DATA SHOWN below:

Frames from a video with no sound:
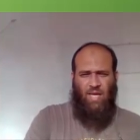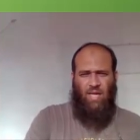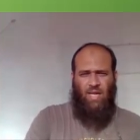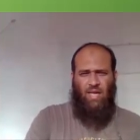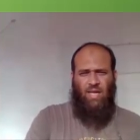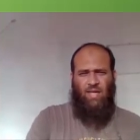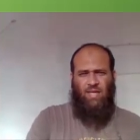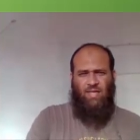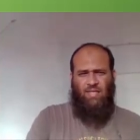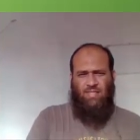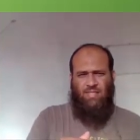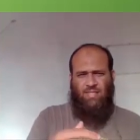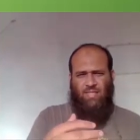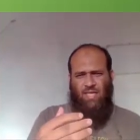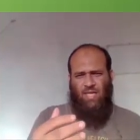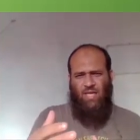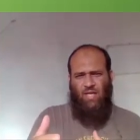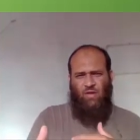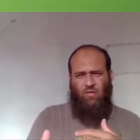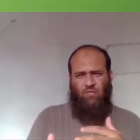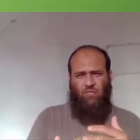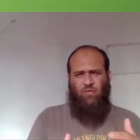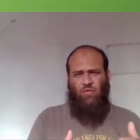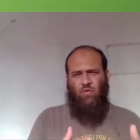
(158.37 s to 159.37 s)
Let us
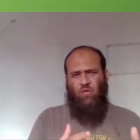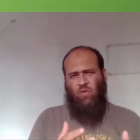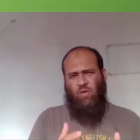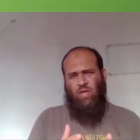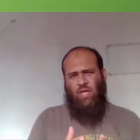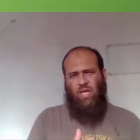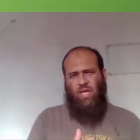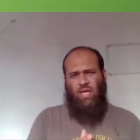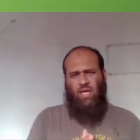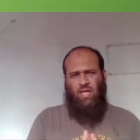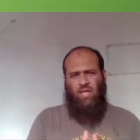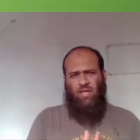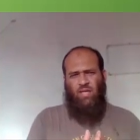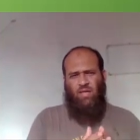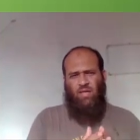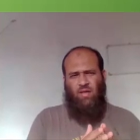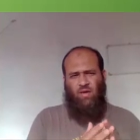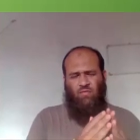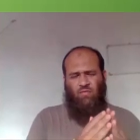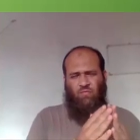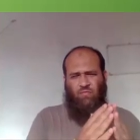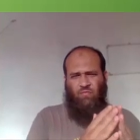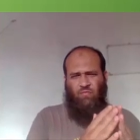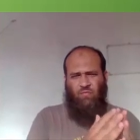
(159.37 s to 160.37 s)
see if you
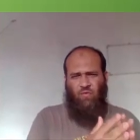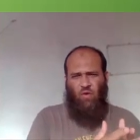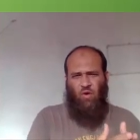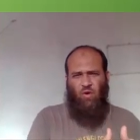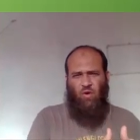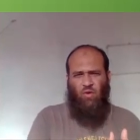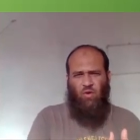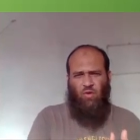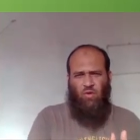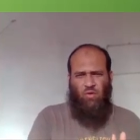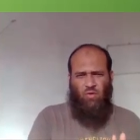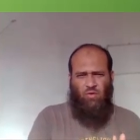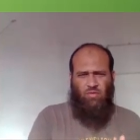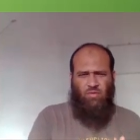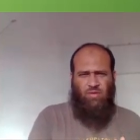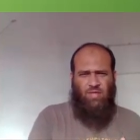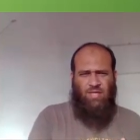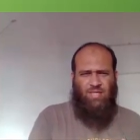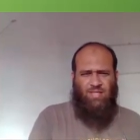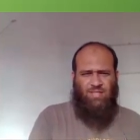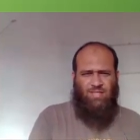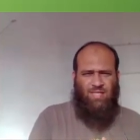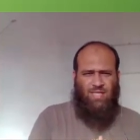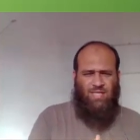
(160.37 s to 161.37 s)
can follow
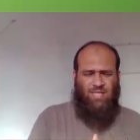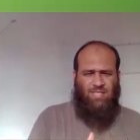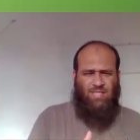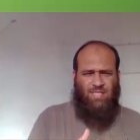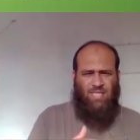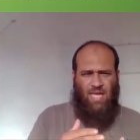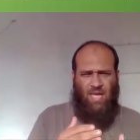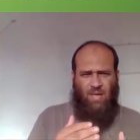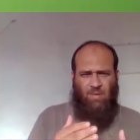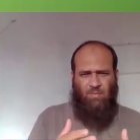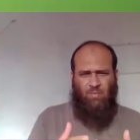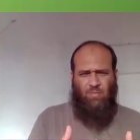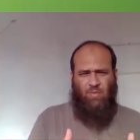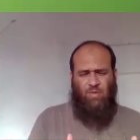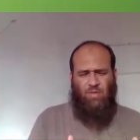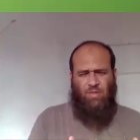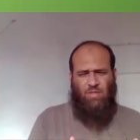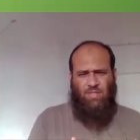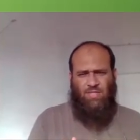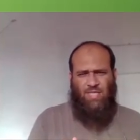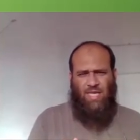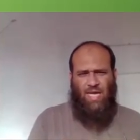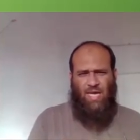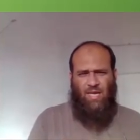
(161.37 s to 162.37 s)
these
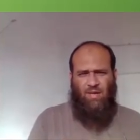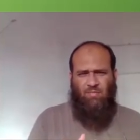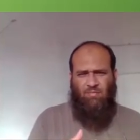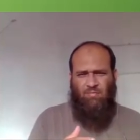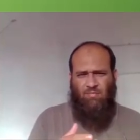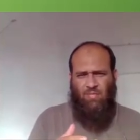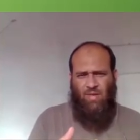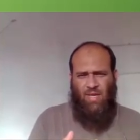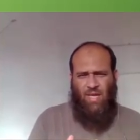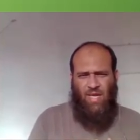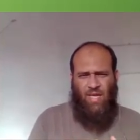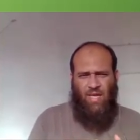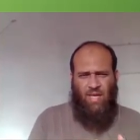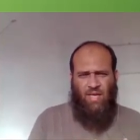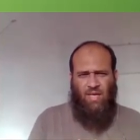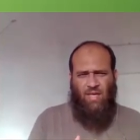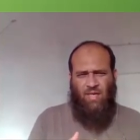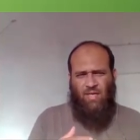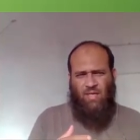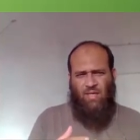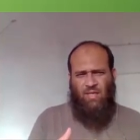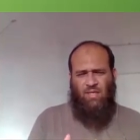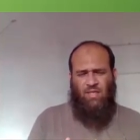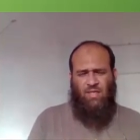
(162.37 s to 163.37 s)
examples and
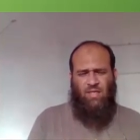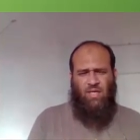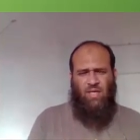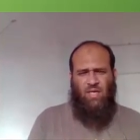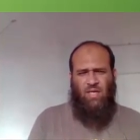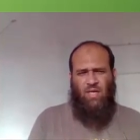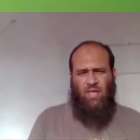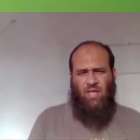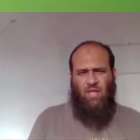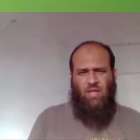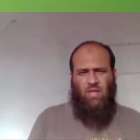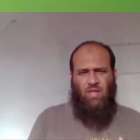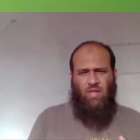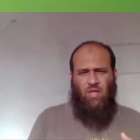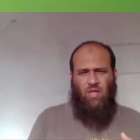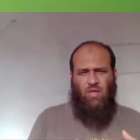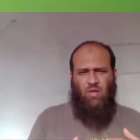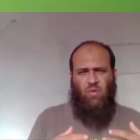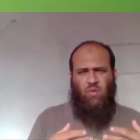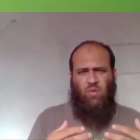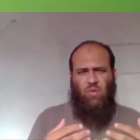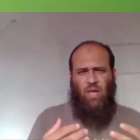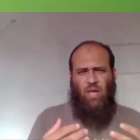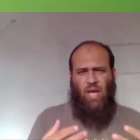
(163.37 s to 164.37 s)
make
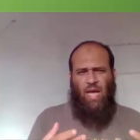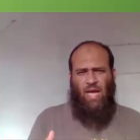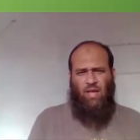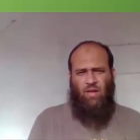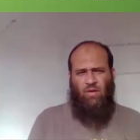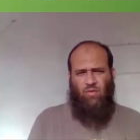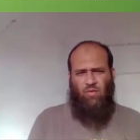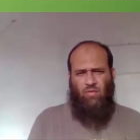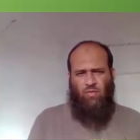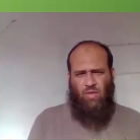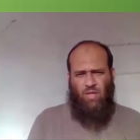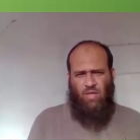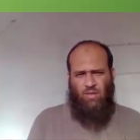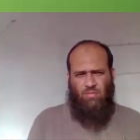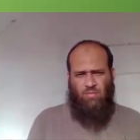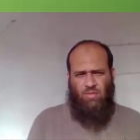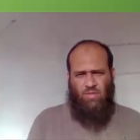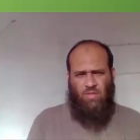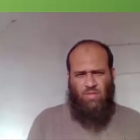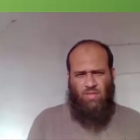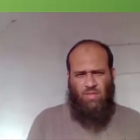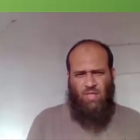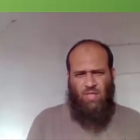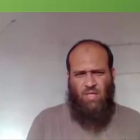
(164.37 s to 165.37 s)
new
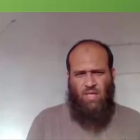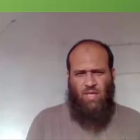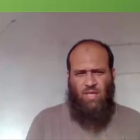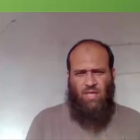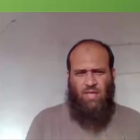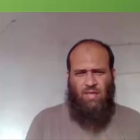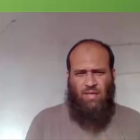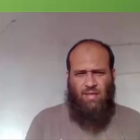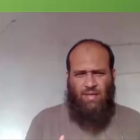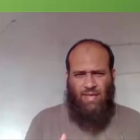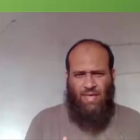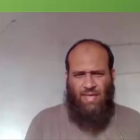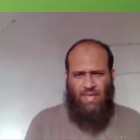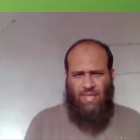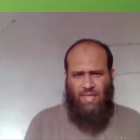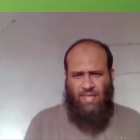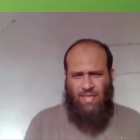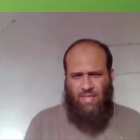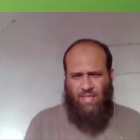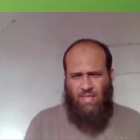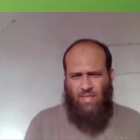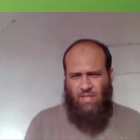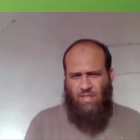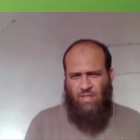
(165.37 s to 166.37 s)
anagrams.
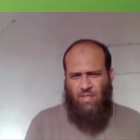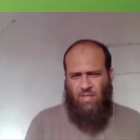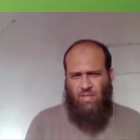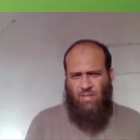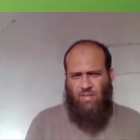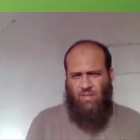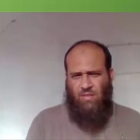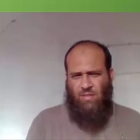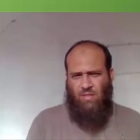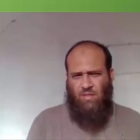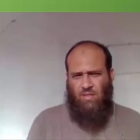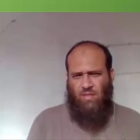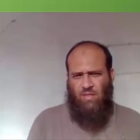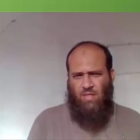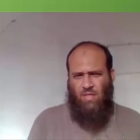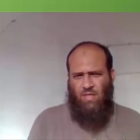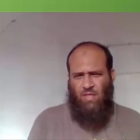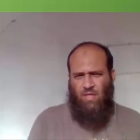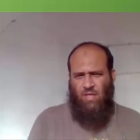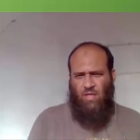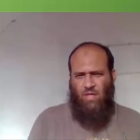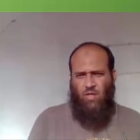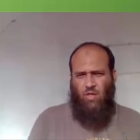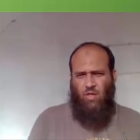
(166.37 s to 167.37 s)
Credit.
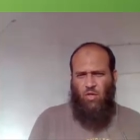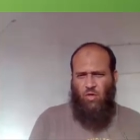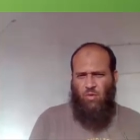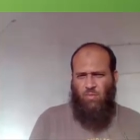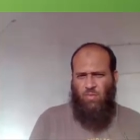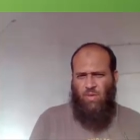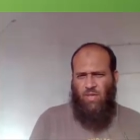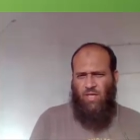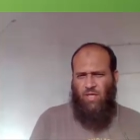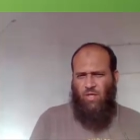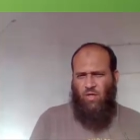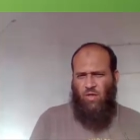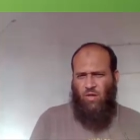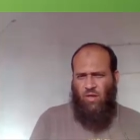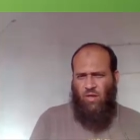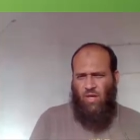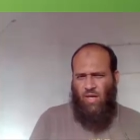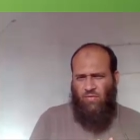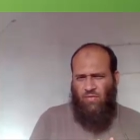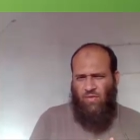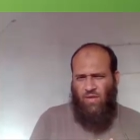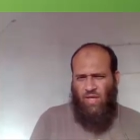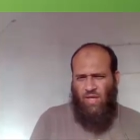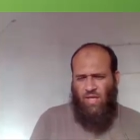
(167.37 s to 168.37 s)
Nobody or
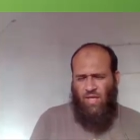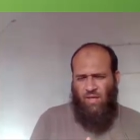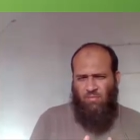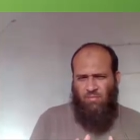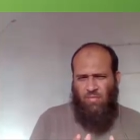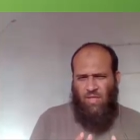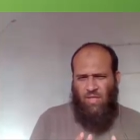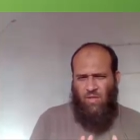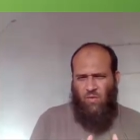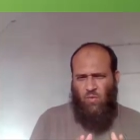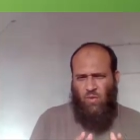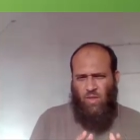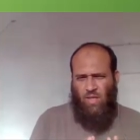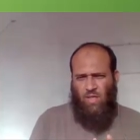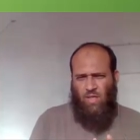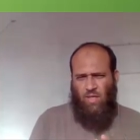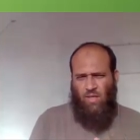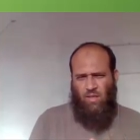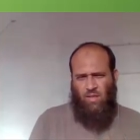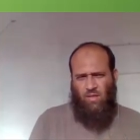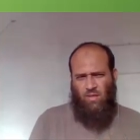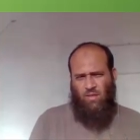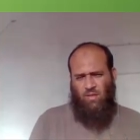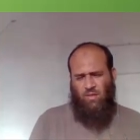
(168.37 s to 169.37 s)
nothing in
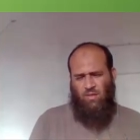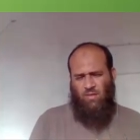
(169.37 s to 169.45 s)
between.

End of DATA SHOWN.

(EXERCISE AIM)
In the records above, transcribe exactly the lines from the one containing "(163.37 s to 164.37 s)" through the last line, both included, and skip the pictures.

(ANSWER FOR THE TASK)
(163.37 s to 164.37 s)
make
(164.37 s to 165.37 s)
new
(165.37 s to 166.37 s)
anagrams.
(166.37 s to 167.37 s)
Credit.
(167.37 s to 168.37 s)
Nobody or
(168.37 s to 169.37 s)
nothing in
(169.37 s to 169.45 s)
between.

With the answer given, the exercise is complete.